I can certainly rule out using a rolling pin since “Cook” is most assuredly NOT who I am, but that is as far as I have come in composing my self portrait. Don’t use a rolling pin or a kitchen.
I’m coming to see that photography as art is more about thinking and composing than it is about aperture and shutter speed. Instinctively I’ve done that in my photography as I take the shots, but now that I am more aware I find that my ideas are overwhelming my gumption. I am so passionate about capturing stunning images that I’m afraid to fail….
…and at this point in my blog writing, I proceeded to get up off the couch, figure out how to swap lenses on my camera, figure out how to use the self timer feature, and get creative. Here are a few I came up with.

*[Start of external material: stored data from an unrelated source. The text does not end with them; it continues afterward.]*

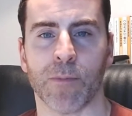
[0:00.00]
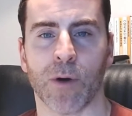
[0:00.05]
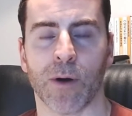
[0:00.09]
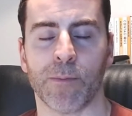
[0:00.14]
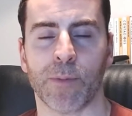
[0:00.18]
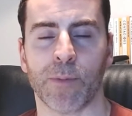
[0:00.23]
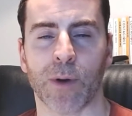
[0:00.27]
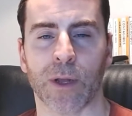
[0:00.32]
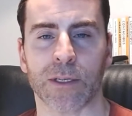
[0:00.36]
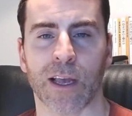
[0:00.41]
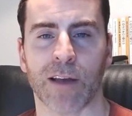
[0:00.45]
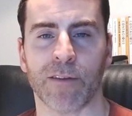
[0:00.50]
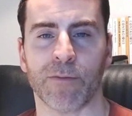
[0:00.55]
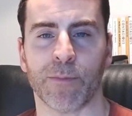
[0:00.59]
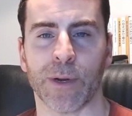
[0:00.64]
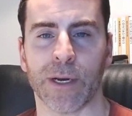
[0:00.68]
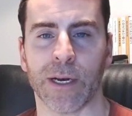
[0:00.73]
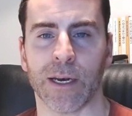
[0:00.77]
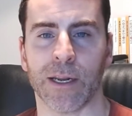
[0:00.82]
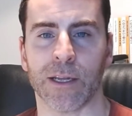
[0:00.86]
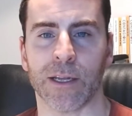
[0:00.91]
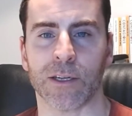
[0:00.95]
My bloods have
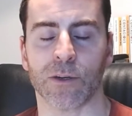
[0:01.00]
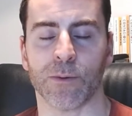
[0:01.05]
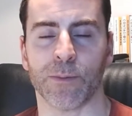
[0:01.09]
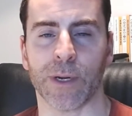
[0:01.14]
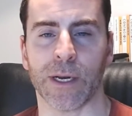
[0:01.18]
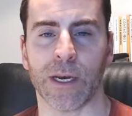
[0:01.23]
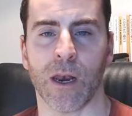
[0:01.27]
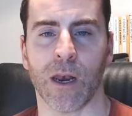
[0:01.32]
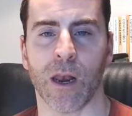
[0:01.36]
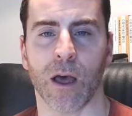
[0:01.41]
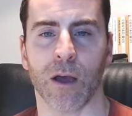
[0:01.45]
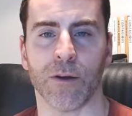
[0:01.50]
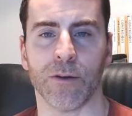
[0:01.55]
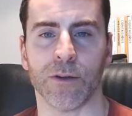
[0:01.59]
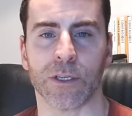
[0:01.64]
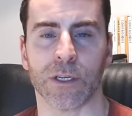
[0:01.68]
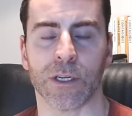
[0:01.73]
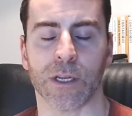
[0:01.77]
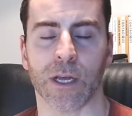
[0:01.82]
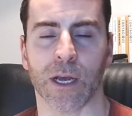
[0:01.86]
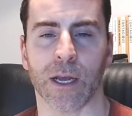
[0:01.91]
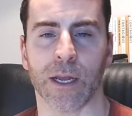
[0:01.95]
been a little bit low
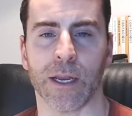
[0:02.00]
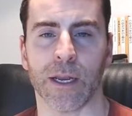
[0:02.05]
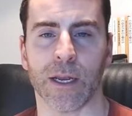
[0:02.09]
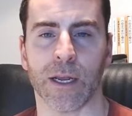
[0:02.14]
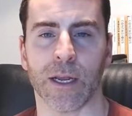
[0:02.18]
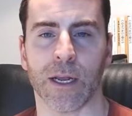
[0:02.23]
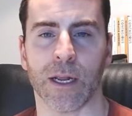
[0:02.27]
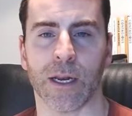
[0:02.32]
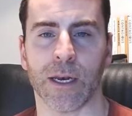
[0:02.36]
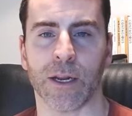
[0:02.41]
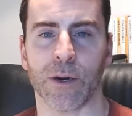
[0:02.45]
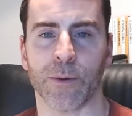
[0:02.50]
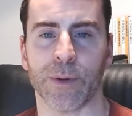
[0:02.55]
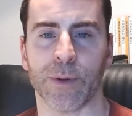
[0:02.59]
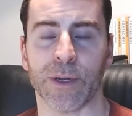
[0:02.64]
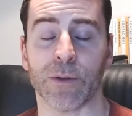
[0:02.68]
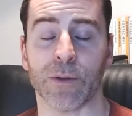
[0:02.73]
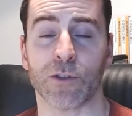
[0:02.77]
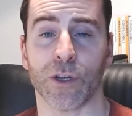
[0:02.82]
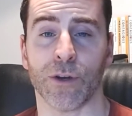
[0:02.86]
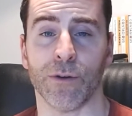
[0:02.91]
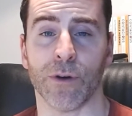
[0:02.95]
today, a little
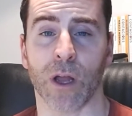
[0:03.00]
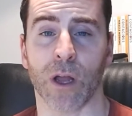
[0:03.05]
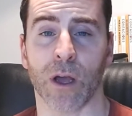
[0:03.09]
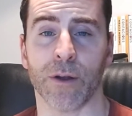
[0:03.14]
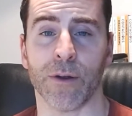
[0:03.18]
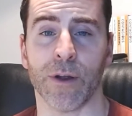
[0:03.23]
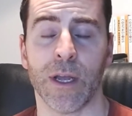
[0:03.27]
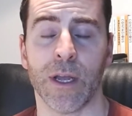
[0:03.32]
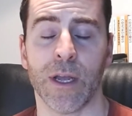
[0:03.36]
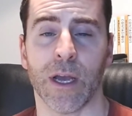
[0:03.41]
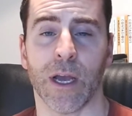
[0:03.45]
bit too low,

I like this one because it is blurry. It’s hard to see the wrinkles behind the blur!
And here’s one, tack sharp (as my instructor would say) on the near side of my face and slightly blurry on the outer edges:
I call this one, “Behind the Veil.”
I’m not certain I’m happy with any of these for my self portrait, but I do have a week to experiment before coming up with one that I will present to my class. What I am learning along the way is that it is difficult to manage the focal point(s) in a self portrait. Had I been behind the viewfinder I could have manually focused on certain areas, like my eyes. This afternoon I will corral my daughter into a shooting session. Maybe we’ll put on some Party Rock Anthem and blowing fans and have a real model runway shoot!
And then we’ll have brownies afterwards. Because overcoming shutter stutter is hard work!